■ **ABOUT THIS EXERCISE**: Give back exactly the lines starting at the one with "[0:04.00-0:05.00]" and ending at the last line of the data below. Pictures are not part of the copy.
......
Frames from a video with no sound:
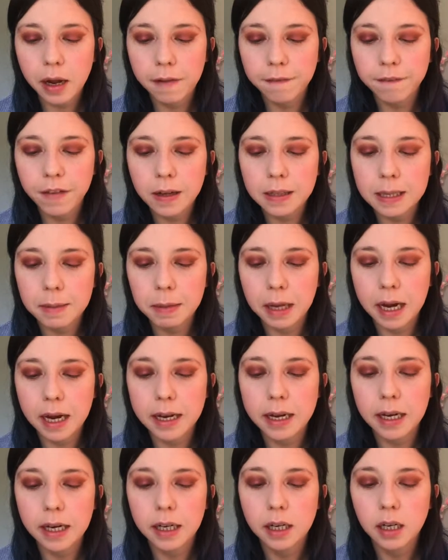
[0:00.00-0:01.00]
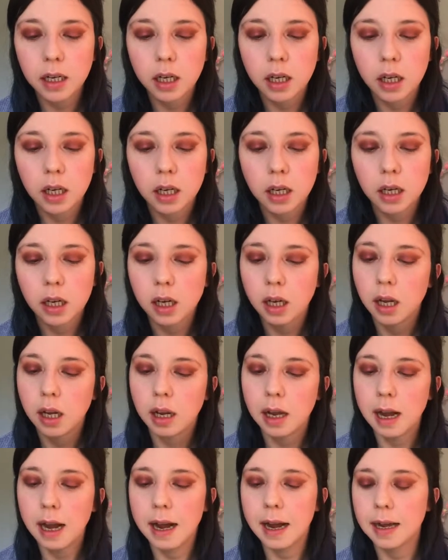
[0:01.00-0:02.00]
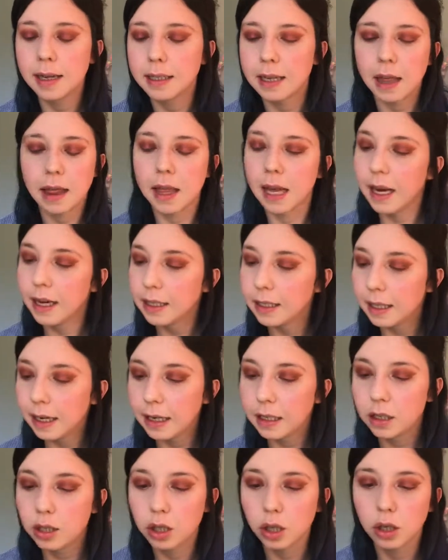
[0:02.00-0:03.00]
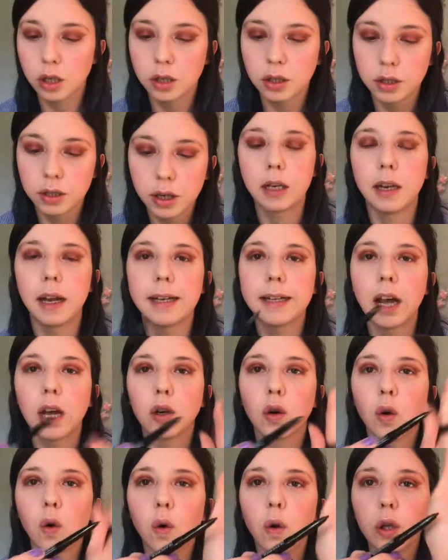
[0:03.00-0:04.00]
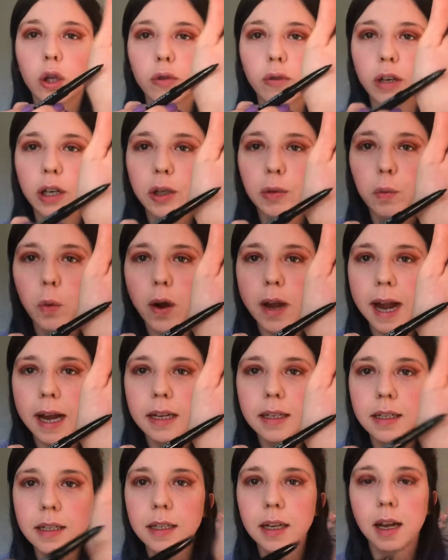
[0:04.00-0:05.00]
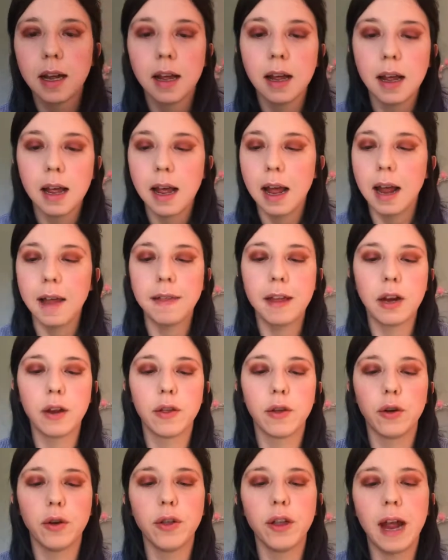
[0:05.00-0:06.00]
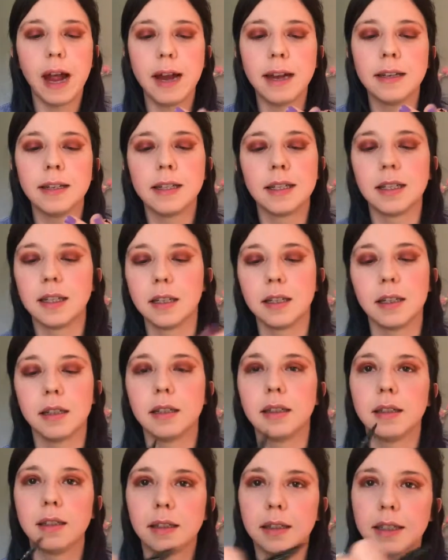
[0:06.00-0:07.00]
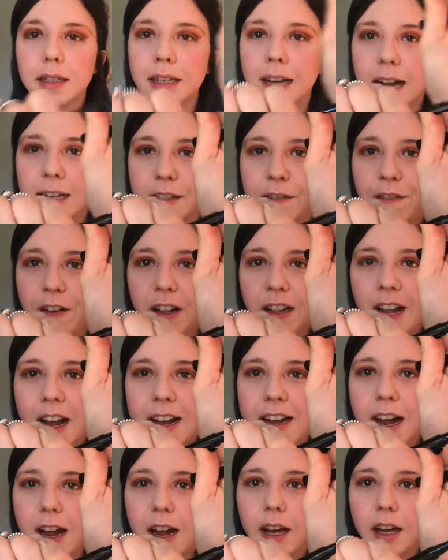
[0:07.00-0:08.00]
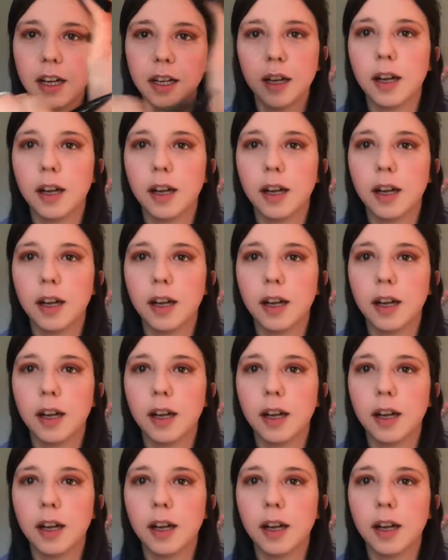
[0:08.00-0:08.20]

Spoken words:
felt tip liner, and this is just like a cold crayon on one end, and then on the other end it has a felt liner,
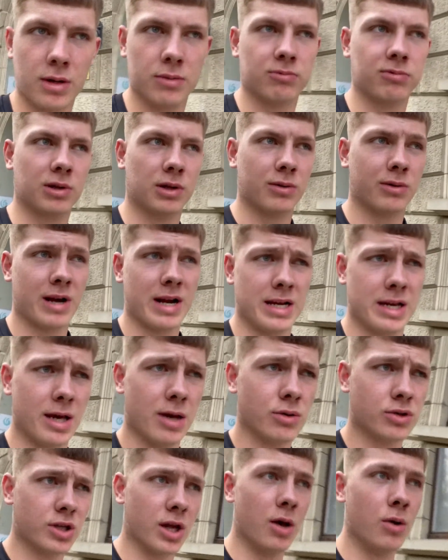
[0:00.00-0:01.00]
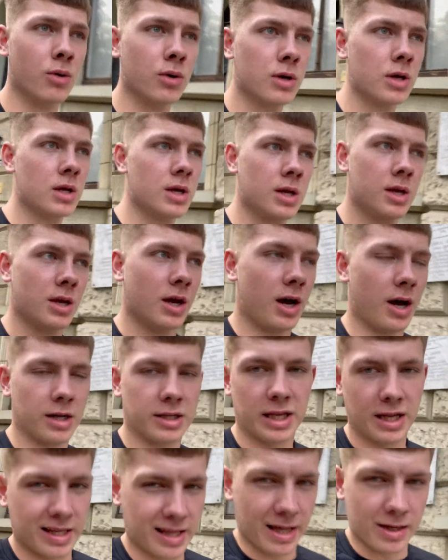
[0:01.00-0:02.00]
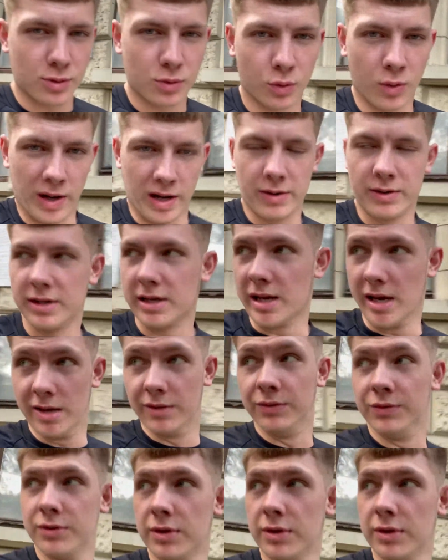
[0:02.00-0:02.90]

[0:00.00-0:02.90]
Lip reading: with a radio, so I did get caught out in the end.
......
■ **WRITTEN RESPONSE**:
[0:04.00-0:05.00]
[0:05.00-0:06.00]
[0:06.00-0:07.00]
[0:07.00-0:08.00]
[0:08.00-0:08.20]

Spoken words:
felt tip liner, and this is just like a cold crayon on one end, and then on the other end it has a felt liner,
[0:00.00-0:01.00]
[0:01.00-0:02.00]
[0:02.00-0:02.90]

[0:00.00-0:02.90]
Lip reading: with a radio, so I did get caught out in the end.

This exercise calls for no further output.